* [PATCHSET 0/3] Add cap for multishot recv receive size
@ 2025-07-08 14:26 Jens Axboe
2025-07-08 14:26 ` [PATCH 1/3] io_uring/net: move io_sr_msg->retry_flags to io_sr_msg->flags Jens Axboe
` (2 more replies)
0 siblings, 3 replies; 4+ messages in thread
From: Jens Axboe @ 2025-07-08 14:26 UTC (permalink / raw)
To: io-uring
Hi,
When using multishot receive and handling many simultaneous streams,
there's a potential fairness issue that can occur. For each receive
operation, io_uring will keep retrying a request for up to 32 times
as long as there's data pending in the socket. Depending on data
delivery times, the amount of data received can vary quite a bit.

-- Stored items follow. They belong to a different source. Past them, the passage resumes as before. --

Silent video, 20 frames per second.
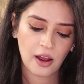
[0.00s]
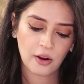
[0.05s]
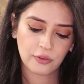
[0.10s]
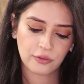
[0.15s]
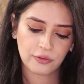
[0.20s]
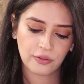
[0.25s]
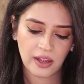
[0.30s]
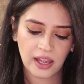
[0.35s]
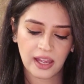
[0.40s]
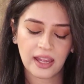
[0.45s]

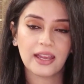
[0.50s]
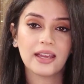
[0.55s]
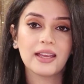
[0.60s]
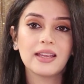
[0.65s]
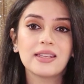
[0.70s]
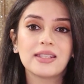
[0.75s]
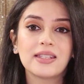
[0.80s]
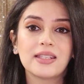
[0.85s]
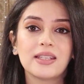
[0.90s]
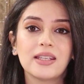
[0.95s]
outfit
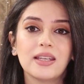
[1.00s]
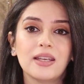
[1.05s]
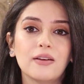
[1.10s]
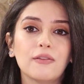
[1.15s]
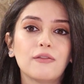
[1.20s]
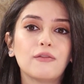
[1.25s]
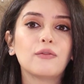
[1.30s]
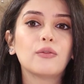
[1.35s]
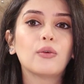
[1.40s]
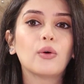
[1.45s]
is
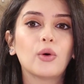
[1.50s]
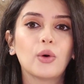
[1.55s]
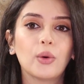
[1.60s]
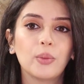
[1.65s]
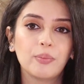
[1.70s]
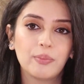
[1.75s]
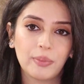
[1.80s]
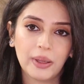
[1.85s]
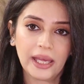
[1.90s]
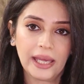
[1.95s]

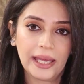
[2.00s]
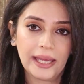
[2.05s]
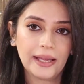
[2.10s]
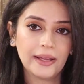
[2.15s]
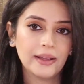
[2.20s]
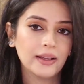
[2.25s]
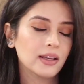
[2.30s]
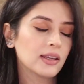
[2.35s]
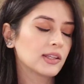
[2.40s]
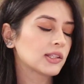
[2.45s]
D4B.
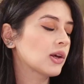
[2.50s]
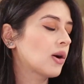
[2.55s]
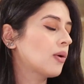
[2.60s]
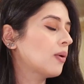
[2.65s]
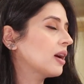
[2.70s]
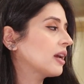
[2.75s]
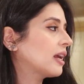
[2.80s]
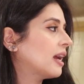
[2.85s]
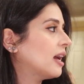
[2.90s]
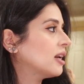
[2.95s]

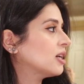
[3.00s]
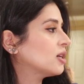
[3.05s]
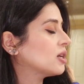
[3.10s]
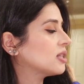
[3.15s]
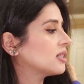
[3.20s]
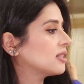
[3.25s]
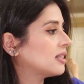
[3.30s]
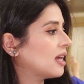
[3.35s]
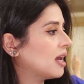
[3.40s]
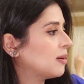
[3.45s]
So
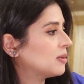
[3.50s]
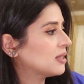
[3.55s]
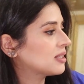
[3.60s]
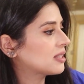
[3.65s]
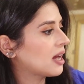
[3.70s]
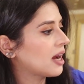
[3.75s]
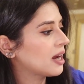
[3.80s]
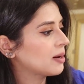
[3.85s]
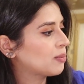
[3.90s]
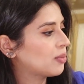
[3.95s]
again, same
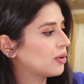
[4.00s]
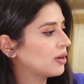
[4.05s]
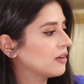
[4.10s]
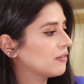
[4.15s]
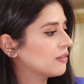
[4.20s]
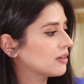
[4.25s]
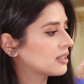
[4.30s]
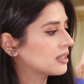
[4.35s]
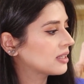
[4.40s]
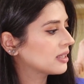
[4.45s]
design
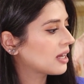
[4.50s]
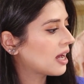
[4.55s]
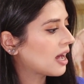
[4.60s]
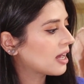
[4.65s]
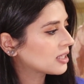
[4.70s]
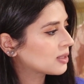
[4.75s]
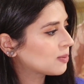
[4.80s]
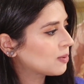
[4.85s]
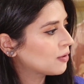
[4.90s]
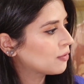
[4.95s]
previously
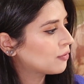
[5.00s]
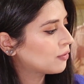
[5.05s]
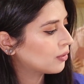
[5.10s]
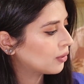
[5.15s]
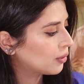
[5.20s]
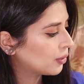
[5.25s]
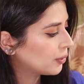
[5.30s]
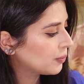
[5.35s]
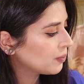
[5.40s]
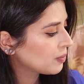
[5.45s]
as
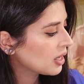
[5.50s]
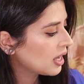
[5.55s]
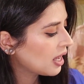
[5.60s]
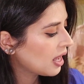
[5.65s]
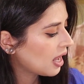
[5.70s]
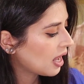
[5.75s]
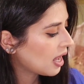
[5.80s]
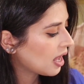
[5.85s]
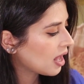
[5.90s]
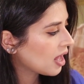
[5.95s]
before,
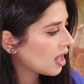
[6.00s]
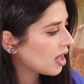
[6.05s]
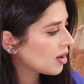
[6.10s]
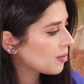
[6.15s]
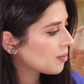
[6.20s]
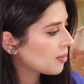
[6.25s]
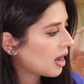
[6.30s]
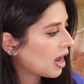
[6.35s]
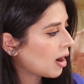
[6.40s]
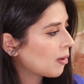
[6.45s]

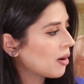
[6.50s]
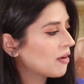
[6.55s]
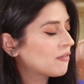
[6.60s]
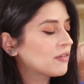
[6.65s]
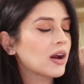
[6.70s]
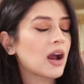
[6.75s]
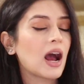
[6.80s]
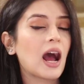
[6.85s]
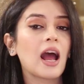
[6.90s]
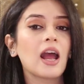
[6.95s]
um,
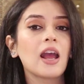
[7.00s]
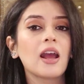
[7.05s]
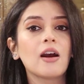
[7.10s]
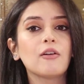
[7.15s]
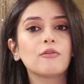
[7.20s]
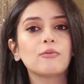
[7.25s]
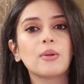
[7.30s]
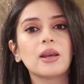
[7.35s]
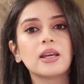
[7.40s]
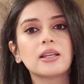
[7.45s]
however, I
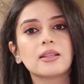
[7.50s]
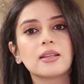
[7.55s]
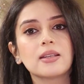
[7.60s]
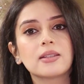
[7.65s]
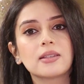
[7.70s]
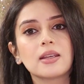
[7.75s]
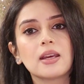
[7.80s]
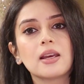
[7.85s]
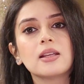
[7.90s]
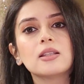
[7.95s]
have made
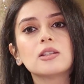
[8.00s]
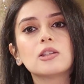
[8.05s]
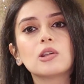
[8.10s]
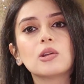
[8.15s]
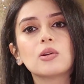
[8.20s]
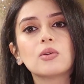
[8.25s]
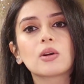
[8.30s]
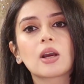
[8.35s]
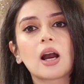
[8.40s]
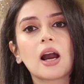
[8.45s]
this
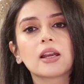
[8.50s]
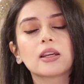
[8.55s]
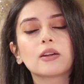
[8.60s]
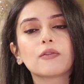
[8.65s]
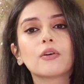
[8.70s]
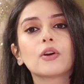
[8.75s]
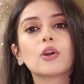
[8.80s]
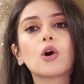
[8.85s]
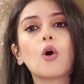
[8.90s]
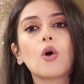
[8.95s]
into kind
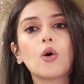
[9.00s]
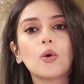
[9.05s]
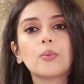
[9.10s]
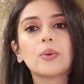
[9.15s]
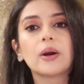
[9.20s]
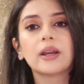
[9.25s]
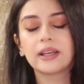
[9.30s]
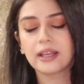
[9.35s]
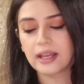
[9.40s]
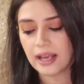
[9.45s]
of an
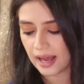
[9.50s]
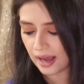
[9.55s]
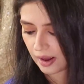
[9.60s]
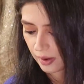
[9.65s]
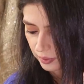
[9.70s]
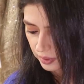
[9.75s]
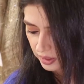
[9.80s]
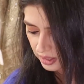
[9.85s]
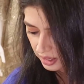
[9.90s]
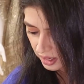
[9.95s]
open
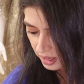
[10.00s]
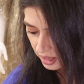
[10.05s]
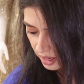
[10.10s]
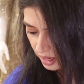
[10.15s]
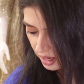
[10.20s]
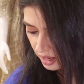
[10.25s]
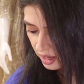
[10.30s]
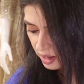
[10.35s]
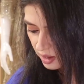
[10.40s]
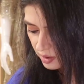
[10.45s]
gown.
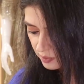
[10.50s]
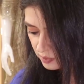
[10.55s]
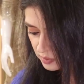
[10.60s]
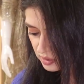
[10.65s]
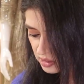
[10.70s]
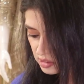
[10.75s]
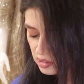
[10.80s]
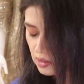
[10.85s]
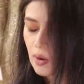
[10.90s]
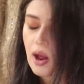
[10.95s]

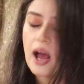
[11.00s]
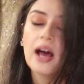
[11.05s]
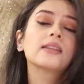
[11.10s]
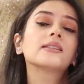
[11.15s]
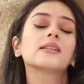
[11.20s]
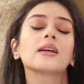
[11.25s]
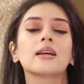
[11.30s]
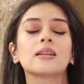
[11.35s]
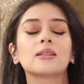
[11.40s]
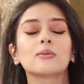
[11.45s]
Um, so
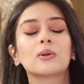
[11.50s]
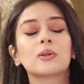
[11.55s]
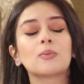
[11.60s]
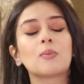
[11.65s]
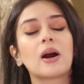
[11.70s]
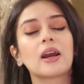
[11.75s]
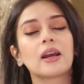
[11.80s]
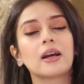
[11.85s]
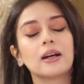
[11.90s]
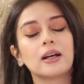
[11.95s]
as it is with
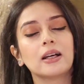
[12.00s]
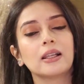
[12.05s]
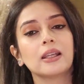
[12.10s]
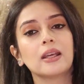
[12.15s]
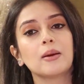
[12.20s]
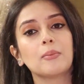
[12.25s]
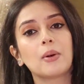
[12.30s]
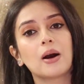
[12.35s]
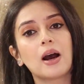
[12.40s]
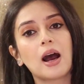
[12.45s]
Maya
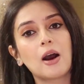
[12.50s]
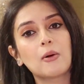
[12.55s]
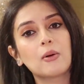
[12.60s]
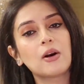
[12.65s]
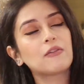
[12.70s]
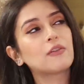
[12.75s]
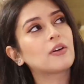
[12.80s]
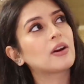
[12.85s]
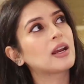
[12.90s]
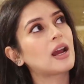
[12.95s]
Ali, but
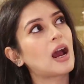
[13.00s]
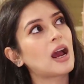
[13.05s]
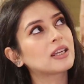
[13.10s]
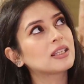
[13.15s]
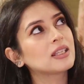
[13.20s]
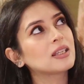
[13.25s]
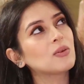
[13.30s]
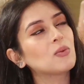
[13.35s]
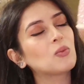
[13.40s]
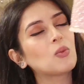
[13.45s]
however,
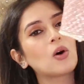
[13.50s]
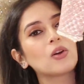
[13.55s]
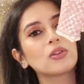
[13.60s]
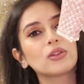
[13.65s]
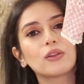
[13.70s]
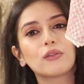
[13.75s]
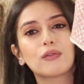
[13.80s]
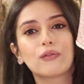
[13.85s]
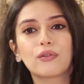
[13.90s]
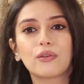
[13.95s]
I didn't
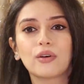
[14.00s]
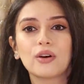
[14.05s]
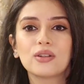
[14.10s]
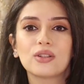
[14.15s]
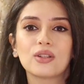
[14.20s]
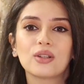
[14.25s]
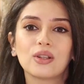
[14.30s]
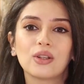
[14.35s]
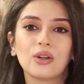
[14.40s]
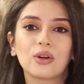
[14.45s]
want the
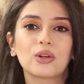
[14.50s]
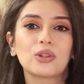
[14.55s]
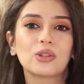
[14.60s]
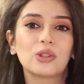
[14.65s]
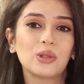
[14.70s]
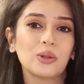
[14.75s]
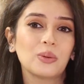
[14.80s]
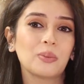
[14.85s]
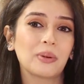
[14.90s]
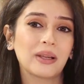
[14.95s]
front to look
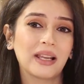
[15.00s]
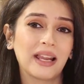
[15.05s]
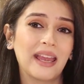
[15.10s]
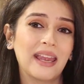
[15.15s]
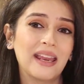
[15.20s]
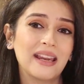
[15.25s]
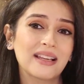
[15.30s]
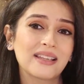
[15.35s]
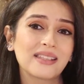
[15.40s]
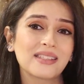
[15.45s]
too
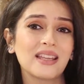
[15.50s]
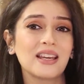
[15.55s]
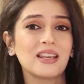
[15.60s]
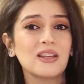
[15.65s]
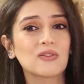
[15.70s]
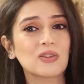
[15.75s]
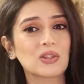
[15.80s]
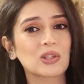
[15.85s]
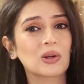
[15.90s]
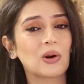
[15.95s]
plain because
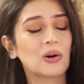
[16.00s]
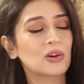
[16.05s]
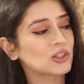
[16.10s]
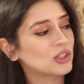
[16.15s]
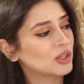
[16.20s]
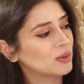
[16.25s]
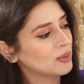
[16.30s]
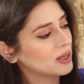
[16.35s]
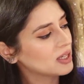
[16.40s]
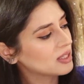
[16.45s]
then you've just got
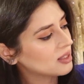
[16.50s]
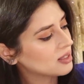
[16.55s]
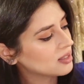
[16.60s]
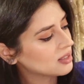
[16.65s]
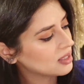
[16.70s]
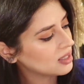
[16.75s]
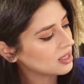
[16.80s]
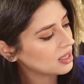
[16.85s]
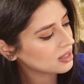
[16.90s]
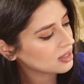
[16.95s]
a chemise
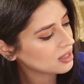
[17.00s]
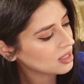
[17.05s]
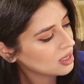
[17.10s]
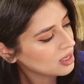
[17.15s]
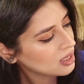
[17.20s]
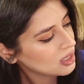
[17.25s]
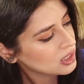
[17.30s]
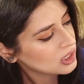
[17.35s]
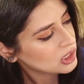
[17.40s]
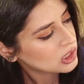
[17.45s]
underneath.
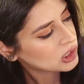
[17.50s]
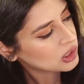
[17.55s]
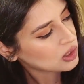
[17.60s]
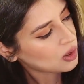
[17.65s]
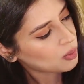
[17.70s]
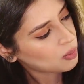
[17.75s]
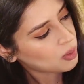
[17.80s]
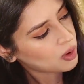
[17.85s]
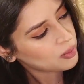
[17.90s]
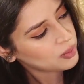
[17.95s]

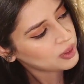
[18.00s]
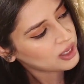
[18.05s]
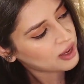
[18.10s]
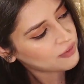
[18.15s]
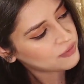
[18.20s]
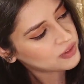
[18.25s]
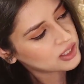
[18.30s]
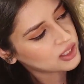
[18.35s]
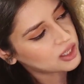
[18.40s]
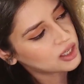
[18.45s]
So what we
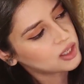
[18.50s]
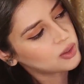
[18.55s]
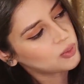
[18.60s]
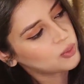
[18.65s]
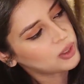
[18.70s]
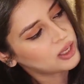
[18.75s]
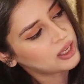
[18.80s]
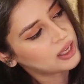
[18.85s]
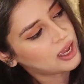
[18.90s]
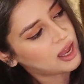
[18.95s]
have
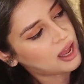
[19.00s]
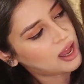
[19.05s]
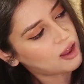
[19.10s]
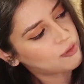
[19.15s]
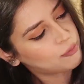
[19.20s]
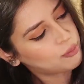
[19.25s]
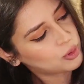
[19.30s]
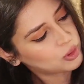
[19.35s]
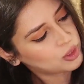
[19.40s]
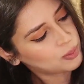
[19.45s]
done, we
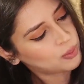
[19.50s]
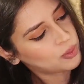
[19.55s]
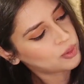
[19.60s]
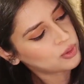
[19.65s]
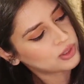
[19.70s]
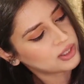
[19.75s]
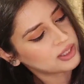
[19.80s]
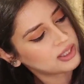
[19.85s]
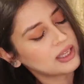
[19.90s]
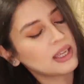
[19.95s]
have put the
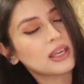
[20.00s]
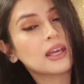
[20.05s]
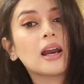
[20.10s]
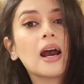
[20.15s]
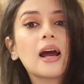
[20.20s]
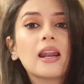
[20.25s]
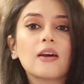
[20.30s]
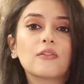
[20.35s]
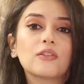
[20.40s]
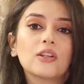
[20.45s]
borders
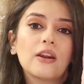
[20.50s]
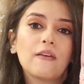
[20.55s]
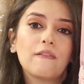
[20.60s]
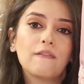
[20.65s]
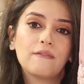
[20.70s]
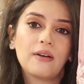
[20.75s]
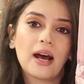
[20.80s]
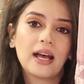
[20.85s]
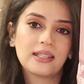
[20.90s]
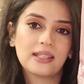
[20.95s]
here and I've done
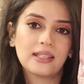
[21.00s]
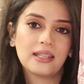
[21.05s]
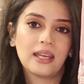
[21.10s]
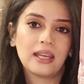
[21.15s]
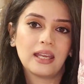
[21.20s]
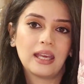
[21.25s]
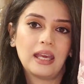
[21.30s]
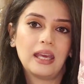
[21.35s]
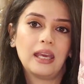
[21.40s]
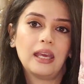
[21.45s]
a
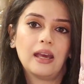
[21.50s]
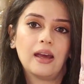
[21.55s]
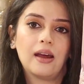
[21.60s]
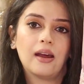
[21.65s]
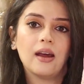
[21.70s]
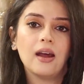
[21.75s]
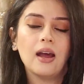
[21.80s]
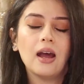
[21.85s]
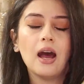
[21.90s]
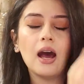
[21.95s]
fastening
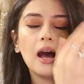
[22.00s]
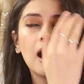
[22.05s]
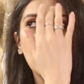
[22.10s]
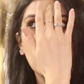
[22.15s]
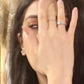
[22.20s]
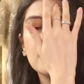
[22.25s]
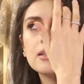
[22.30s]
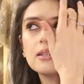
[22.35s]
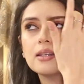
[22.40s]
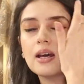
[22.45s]
here
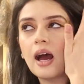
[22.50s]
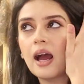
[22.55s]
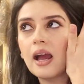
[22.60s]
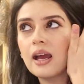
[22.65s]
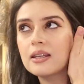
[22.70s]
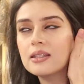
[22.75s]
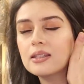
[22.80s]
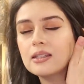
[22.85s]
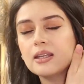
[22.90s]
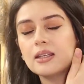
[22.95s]
and
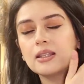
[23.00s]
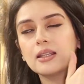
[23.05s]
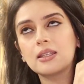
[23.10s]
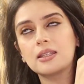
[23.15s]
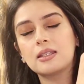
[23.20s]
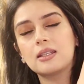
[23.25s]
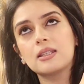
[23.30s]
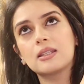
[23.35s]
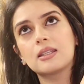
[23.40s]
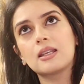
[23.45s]
I had seen
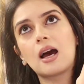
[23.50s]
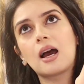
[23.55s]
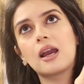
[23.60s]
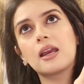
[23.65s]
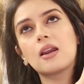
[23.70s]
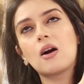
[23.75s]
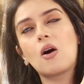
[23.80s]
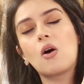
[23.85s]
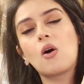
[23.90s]
this design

If the multishot receives is using bundles as well, then each bundle
can use up to 256 vectors of data. This is good for effiency, but
can skew the fairness between sockets.
Multishot recv does not support setting sqe->len currently, it'll
return -EINVAL if that is done. Add support for specifying the length
in the SQE, and have it apply as a per-iteration limit for each
receive. For example, if sr->len is set to 512k, then each multishot
invocation of this request will transfer 512k bytes, at most.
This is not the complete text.